[Start of section]
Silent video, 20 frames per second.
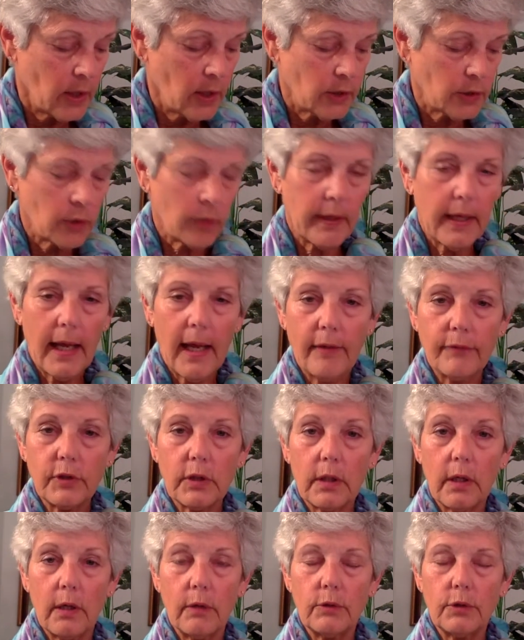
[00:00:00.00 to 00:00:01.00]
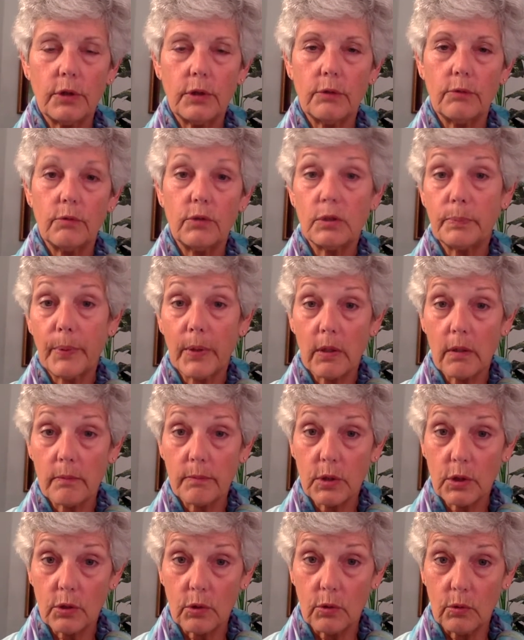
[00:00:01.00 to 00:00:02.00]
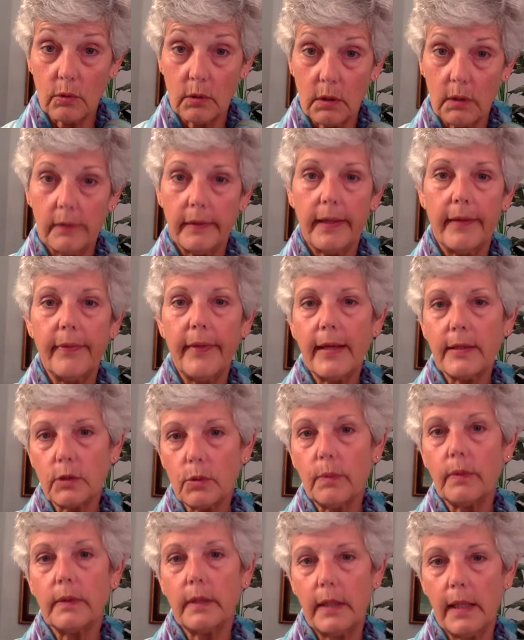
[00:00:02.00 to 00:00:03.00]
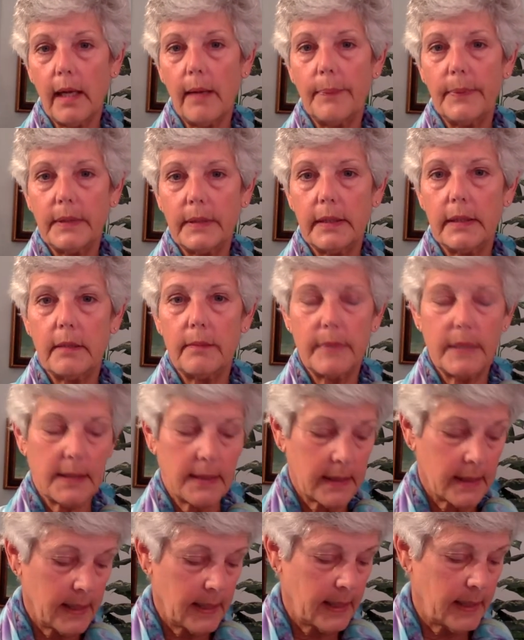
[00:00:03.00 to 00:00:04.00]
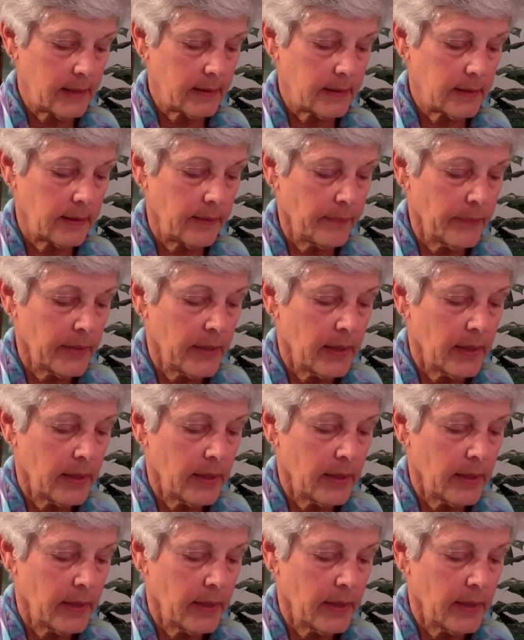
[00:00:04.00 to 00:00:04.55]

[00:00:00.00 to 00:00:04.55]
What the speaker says: So they have to go to sperm school, and that's what the epididymis is.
[End of section]
* Exercise instructions: Give back the material above exactly as it appears, minus the pictures.

* Written response:
Silent video, 20 frames per second.
[00:00:00.00 to 00:00:01.00]
[00:00:01.00 to 00:00:02.00]
[00:00:02.00 to 00:00:03.00]
[00:00:03.00 to 00:00:04.00]
[00:00:04.00 to 00:00:04.55]

[00:00:00.00 to 00:00:04.55]
What the speaker says: So they have to go to sperm school, and that's what the epididymis is.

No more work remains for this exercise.